Il entendait des voix dans le lointain.

« Je l’ai toujours fait. mais dans ce cas particulier, il est évasif. Mes experts se sont donné un mal fou mais ils ont pratiquement renoncé. J’ai travaillé là-dessus, dormi là-dessus, et pas dormi là-dessus aussi. Il y a une surface commune, une affinité entre les mouvements de marché et le monde naturel. *

– Une esthétique d’interaction.

– Oui. Mais dans ce cas je commence à douter de la trouver un jour.

– Douter. Qu’est-ce que le doute? Tu ne crois pas au doute. Tu me l’as dit. La puissance de l’ordinateur élimine le doute. Tout doute provient d’expériences passées. Nous connaissons le passé mais pas le futur. C’est en train de changer, dit-elle. Il nous faut une nouvelle théorie du temps.
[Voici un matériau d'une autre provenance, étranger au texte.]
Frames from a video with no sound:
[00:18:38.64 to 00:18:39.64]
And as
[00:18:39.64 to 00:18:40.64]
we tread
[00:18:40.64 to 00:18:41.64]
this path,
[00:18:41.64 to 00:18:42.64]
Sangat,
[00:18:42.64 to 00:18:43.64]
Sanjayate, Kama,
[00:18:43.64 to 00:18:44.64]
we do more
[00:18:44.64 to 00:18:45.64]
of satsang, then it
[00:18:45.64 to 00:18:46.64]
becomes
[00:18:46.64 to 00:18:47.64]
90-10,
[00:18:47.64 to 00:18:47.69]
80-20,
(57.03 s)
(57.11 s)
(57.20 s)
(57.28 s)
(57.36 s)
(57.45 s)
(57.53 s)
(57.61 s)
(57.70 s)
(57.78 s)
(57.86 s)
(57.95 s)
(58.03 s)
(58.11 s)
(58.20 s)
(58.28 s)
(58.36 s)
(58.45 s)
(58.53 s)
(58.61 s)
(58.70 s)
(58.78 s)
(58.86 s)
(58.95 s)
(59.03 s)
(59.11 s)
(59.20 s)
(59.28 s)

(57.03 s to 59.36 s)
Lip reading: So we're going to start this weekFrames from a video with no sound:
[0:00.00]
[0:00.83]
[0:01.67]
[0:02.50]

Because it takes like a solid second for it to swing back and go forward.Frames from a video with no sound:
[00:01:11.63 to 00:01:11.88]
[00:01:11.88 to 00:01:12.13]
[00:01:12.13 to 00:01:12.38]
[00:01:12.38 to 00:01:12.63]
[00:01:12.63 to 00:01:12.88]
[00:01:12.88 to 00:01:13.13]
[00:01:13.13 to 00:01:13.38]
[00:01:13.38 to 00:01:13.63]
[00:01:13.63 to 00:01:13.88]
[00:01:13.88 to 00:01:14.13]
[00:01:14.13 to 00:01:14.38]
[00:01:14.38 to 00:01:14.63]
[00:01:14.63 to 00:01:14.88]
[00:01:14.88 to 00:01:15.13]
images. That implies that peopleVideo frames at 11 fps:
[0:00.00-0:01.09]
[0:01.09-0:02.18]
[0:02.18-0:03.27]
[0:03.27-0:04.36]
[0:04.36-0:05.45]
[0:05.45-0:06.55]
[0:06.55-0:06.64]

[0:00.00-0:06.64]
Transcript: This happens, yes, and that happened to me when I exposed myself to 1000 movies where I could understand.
Dialogue entre Vija Kinski, sa conseillère en matière de pensée, et Eric Packer dans Cosmopolis le films et Cosmopolis, le livre de Don DeLillo, Babel, p. 98

sur le prix, sur le chiffre :

« Le concept de propriété se modifie de jour en jour, d’heure en heure. Les dépenses énormes que font les gens […] Ça n’a rien à voir avec la confiance en soi à l’ancienne, d’accord. La propriété n’est plus une affaire de pouvoir, de personnalité et d’autorité. Elle n’est plus une affaire d’étalage de vulgarité ou de goût. Parce qu’elle n’a plus ni poids ni forme. La seule chose qui compte c’est le prix que vous payez. Toi-même, Éric, réfléchis. Qu’est-ce que tu as acheté pour cent quatre millions de dollars? Pas des dizaines de pièces, des vues incomparables, des ascenseurs privés. Pas la chambre à coucher rotative ni le lit informatisé. Pas la piscine ni le requin. Les droits aériens peut-être? Les capteurs à régulation et l’informatique? Pas les miroirs qui te disent comment tu te sens quand tu te regardes le matin. Tu as payé pour le chiffre lui-même. Cent quatre millions. Voilà ce que tu as acheté. Et ça les vaut. Le chiffre est sa propre justification.« 
 Ibid., p. 89

 

NOTES

* A ce propos, pour un prolongement de l’analyse de ce film, j’invite à se rapporter à ce que dit Jacques-Alain Miller du « monde naturel » dans sa présentation du thèmes des prochaines journées du Congrès de l’AMP. Eric Packer croit à une nature qui n’existe plus, n’a pas eu l’idée du « désordre dans le réel » – son aymétrique prostate. Ou n’a pas réussi à l’incorporer dans son système : un élément de la nature –> un chiffre.